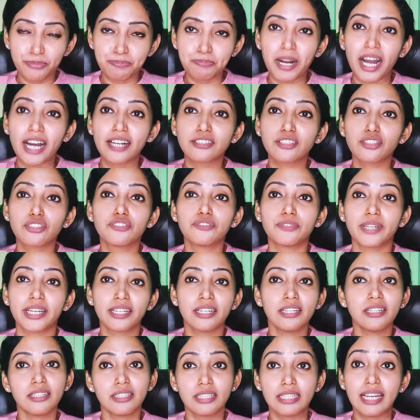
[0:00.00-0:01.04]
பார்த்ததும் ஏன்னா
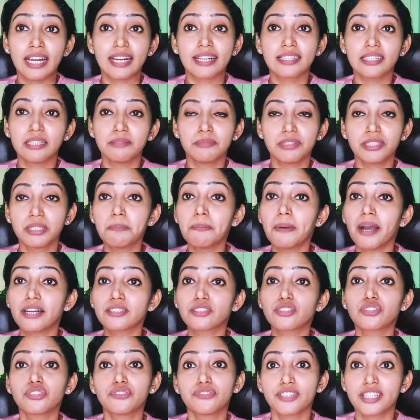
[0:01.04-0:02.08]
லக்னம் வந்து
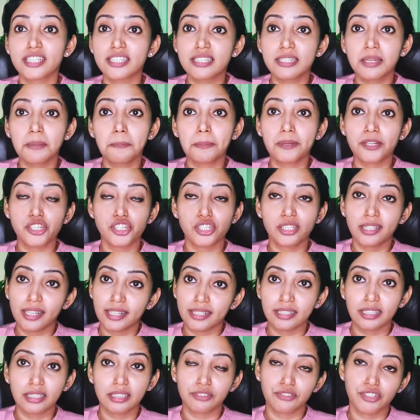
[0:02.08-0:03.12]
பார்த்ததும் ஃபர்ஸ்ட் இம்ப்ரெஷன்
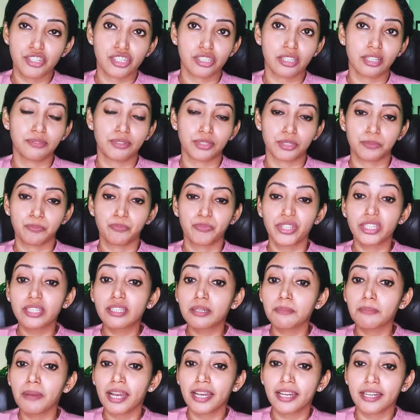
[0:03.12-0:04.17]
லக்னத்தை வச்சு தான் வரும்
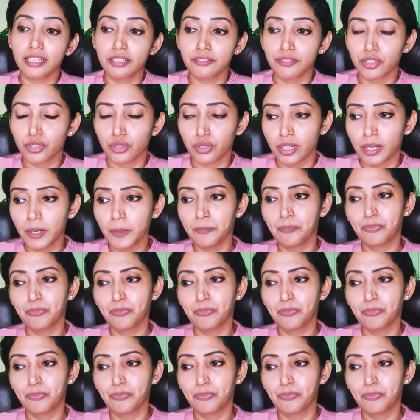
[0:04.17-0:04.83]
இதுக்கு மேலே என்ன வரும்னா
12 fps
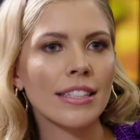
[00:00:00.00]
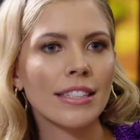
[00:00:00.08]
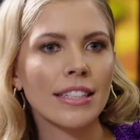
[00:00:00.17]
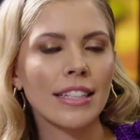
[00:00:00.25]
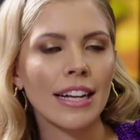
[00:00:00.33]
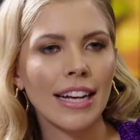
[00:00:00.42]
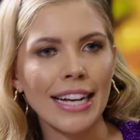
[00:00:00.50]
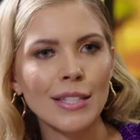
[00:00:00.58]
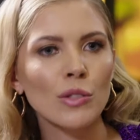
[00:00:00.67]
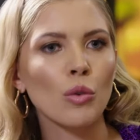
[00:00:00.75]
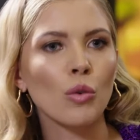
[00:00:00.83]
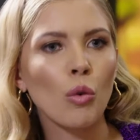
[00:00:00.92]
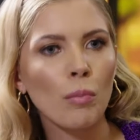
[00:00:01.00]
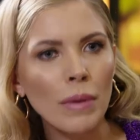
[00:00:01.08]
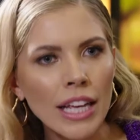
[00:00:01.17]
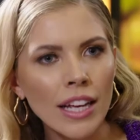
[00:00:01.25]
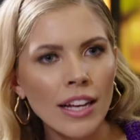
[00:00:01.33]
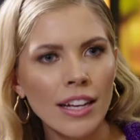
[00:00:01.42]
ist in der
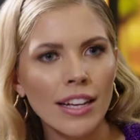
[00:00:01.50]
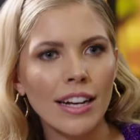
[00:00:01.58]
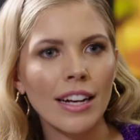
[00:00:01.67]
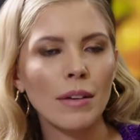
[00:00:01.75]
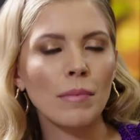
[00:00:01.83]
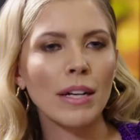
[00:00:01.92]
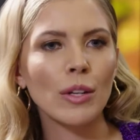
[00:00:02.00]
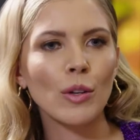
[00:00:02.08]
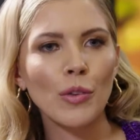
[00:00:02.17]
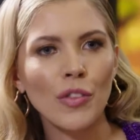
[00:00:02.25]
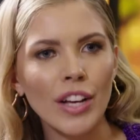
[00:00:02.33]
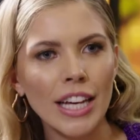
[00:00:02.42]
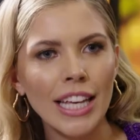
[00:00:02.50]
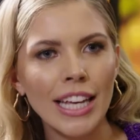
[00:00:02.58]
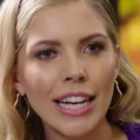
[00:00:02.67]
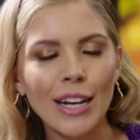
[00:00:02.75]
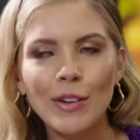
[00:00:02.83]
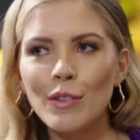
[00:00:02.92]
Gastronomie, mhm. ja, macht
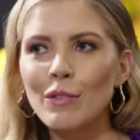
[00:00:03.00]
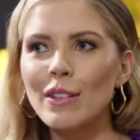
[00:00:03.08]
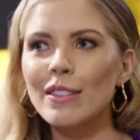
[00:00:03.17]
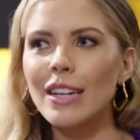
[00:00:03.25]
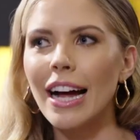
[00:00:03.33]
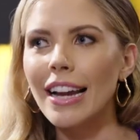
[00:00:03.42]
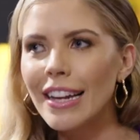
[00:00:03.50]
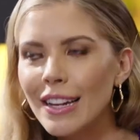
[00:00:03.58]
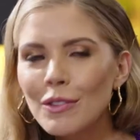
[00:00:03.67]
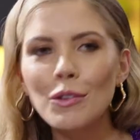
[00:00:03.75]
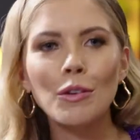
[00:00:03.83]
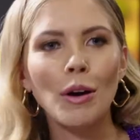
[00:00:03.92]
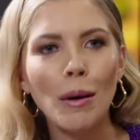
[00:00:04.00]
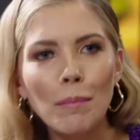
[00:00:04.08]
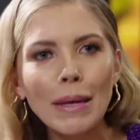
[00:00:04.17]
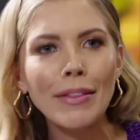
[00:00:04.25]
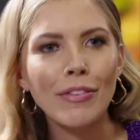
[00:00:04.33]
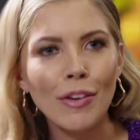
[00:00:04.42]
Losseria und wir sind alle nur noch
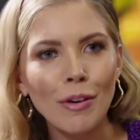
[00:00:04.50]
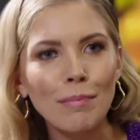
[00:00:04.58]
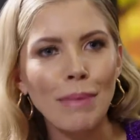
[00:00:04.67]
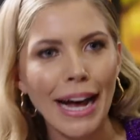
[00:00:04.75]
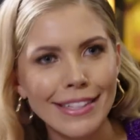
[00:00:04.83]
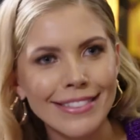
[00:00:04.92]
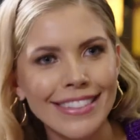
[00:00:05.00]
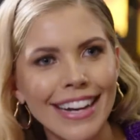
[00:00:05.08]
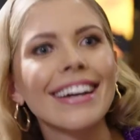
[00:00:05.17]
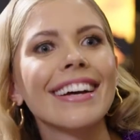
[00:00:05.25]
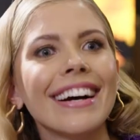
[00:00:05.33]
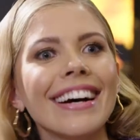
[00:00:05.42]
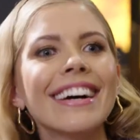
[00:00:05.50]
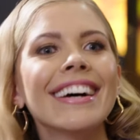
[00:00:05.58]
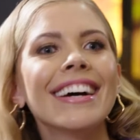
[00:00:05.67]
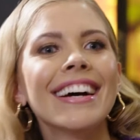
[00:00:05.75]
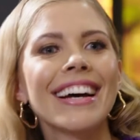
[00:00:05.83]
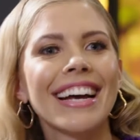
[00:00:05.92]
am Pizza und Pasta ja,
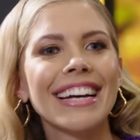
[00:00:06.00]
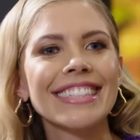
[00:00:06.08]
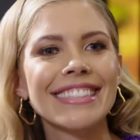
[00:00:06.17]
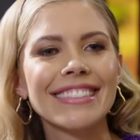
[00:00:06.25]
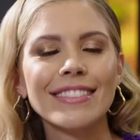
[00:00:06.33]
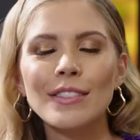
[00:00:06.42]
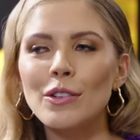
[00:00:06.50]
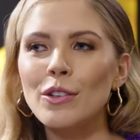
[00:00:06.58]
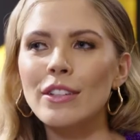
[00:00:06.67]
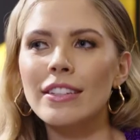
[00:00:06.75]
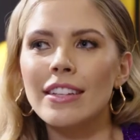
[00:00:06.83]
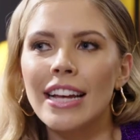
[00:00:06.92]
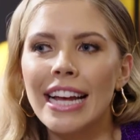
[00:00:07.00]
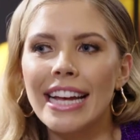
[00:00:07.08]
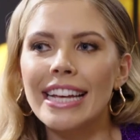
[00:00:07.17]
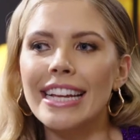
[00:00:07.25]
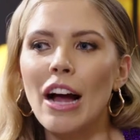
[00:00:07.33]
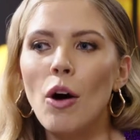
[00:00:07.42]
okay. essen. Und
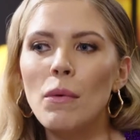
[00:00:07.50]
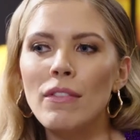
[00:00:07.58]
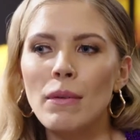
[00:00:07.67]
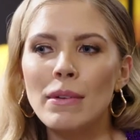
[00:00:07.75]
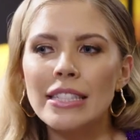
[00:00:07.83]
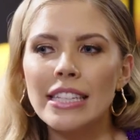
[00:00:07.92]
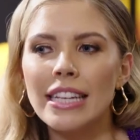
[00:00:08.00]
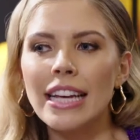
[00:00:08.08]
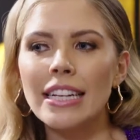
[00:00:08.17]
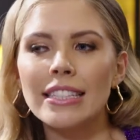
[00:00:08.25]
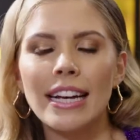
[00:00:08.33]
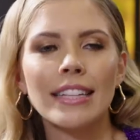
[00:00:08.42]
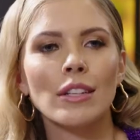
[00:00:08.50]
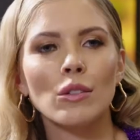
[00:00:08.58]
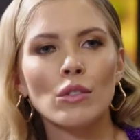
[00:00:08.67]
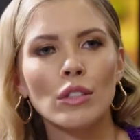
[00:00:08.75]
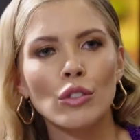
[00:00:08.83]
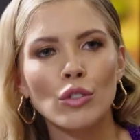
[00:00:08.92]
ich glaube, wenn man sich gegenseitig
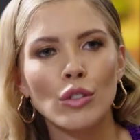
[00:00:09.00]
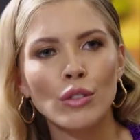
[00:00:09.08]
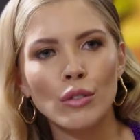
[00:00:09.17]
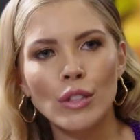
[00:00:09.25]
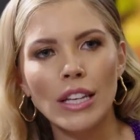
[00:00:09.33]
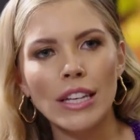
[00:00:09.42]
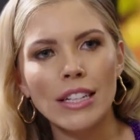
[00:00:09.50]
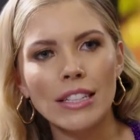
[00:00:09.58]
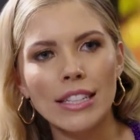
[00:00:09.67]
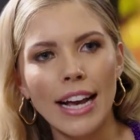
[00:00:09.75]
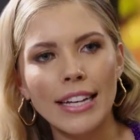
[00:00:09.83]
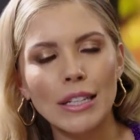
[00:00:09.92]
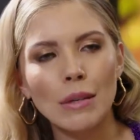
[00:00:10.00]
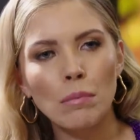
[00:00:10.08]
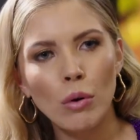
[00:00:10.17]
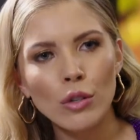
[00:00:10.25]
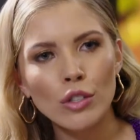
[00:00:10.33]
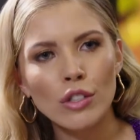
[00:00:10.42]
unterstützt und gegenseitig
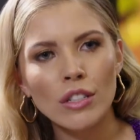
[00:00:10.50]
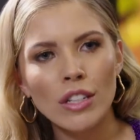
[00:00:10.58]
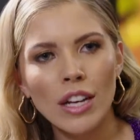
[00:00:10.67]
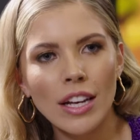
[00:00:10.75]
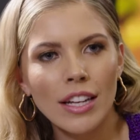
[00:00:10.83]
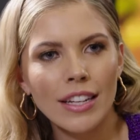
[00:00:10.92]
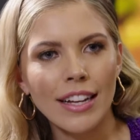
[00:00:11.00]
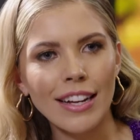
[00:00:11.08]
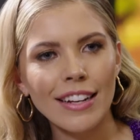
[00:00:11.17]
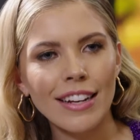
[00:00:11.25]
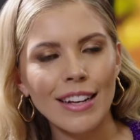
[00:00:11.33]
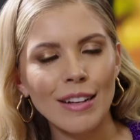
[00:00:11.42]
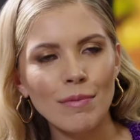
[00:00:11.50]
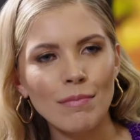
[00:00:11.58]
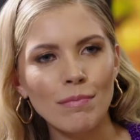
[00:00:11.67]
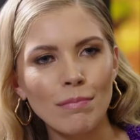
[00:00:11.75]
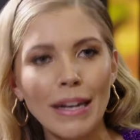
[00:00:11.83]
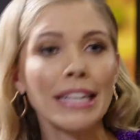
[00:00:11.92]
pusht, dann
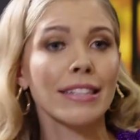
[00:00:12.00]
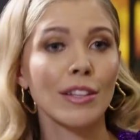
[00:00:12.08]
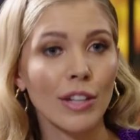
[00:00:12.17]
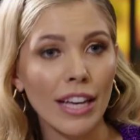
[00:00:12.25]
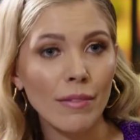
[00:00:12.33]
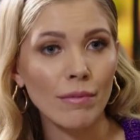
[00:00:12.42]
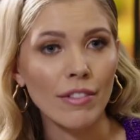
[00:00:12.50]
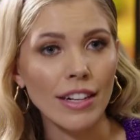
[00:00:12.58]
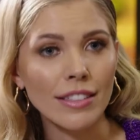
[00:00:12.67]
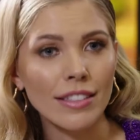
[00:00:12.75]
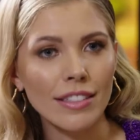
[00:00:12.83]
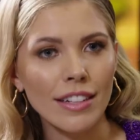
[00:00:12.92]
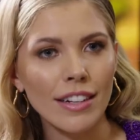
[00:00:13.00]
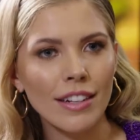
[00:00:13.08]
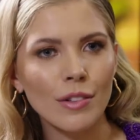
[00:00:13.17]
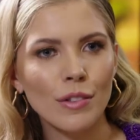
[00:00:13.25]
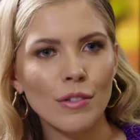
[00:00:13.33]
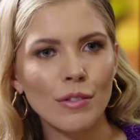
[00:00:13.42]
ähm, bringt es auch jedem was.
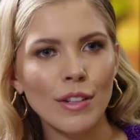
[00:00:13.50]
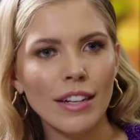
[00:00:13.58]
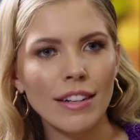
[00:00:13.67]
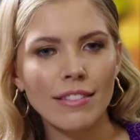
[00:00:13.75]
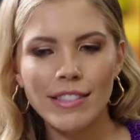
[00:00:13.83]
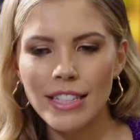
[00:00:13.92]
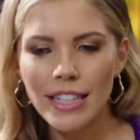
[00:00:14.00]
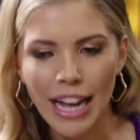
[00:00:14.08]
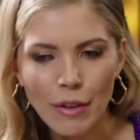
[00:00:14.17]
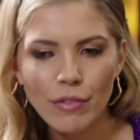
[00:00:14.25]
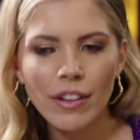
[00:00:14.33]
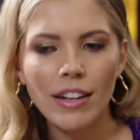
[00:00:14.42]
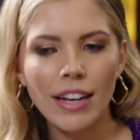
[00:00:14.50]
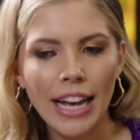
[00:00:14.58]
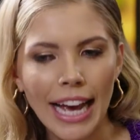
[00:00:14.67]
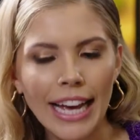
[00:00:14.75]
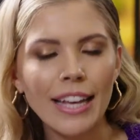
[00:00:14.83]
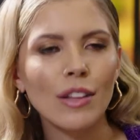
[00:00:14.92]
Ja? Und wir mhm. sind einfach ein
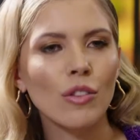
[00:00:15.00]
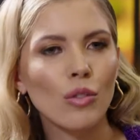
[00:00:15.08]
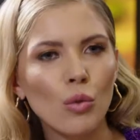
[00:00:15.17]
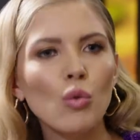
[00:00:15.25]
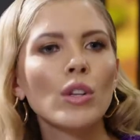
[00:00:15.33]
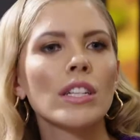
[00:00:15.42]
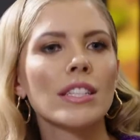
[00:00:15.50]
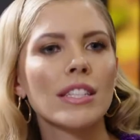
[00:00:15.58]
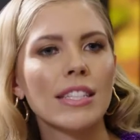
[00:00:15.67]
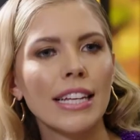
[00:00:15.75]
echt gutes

○ ○ ○ ○

- **What is needed**: With the pictures left out, give again exactly the lines from the one with "[00:00:07.25]" through the end of the data, both included.

- **Problem solution**:
[00:00:07.25]
[00:00:07.33]
[00:00:07.42]
okay. essen. Und
[00:00:07.50]
[00:00:07.58]
[00:00:07.67]
[00:00:07.75]
[00:00:07.83]
[00:00:07.92]
[00:00:08.00]
[00:00:08.08]
[00:00:08.17]
[00:00:08.25]
[00:00:08.33]
[00:00:08.42]
[00:00:08.50]
[00:00:08.58]
[00:00:08.67]
[00:00:08.75]
[00:00:08.83]
[00:00:08.92]
ich glaube, wenn man sich gegenseitig
[00:00:09.00]
[00:00:09.08]
[00:00:09.17]
[00:00:09.25]
[00:00:09.33]
[00:00:09.42]
[00:00:09.50]
[00:00:09.58]
[00:00:09.67]
[00:00:09.75]
[00:00:09.83]
[00:00:09.92]
[00:00:10.00]
[00:00:10.08]
[00:00:10.17]
[00:00:10.25]
[00:00:10.33]
[00:00:10.42]
unterstützt und gegenseitig
[00:00:10.50]
[00:00:10.58]
[00:00:10.67]
[00:00:10.75]
[00:00:10.83]
[00:00:10.92]
[00:00:11.00]
[00:00:11.08]
[00:00:11.17]
[00:00:11.25]
[00:00:11.33]
[00:00:11.42]
[00:00:11.50]
[00:00:11.58]
[00:00:11.67]
[00:00:11.75]
[00:00:11.83]
[00:00:11.92]
pusht, dann
[00:00:12.00]
[00:00:12.08]
[00:00:12.17]
[00:00:12.25]
[00:00:12.33]
[00:00:12.42]
[00:00:12.50]
[00:00:12.58]
[00:00:12.67]
[00:00:12.75]
[00:00:12.83]
[00:00:12.92]
[00:00:13.00]
[00:00:13.08]
[00:00:13.17]
[00:00:13.25]
[00:00:13.33]
[00:00:13.42]
ähm, bringt es auch jedem was.
[00:00:13.50]
[00:00:13.58]
[00:00:13.67]
[00:00:13.75]
[00:00:13.83]
[00:00:13.92]
[00:00:14.00]
[00:00:14.08]
[00:00:14.17]
[00:00:14.25]
[00:00:14.33]
[00:00:14.42]
[00:00:14.50]
[00:00:14.58]
[00:00:14.67]
[00:00:14.75]
[00:00:14.83]
[00:00:14.92]
Ja? Und wir mhm. sind einfach ein
[00:00:15.00]
[00:00:15.08]
[00:00:15.17]
[00:00:15.25]
[00:00:15.33]
[00:00:15.42]
[00:00:15.50]
[00:00:15.58]
[00:00:15.67]
[00:00:15.75]
echt gutes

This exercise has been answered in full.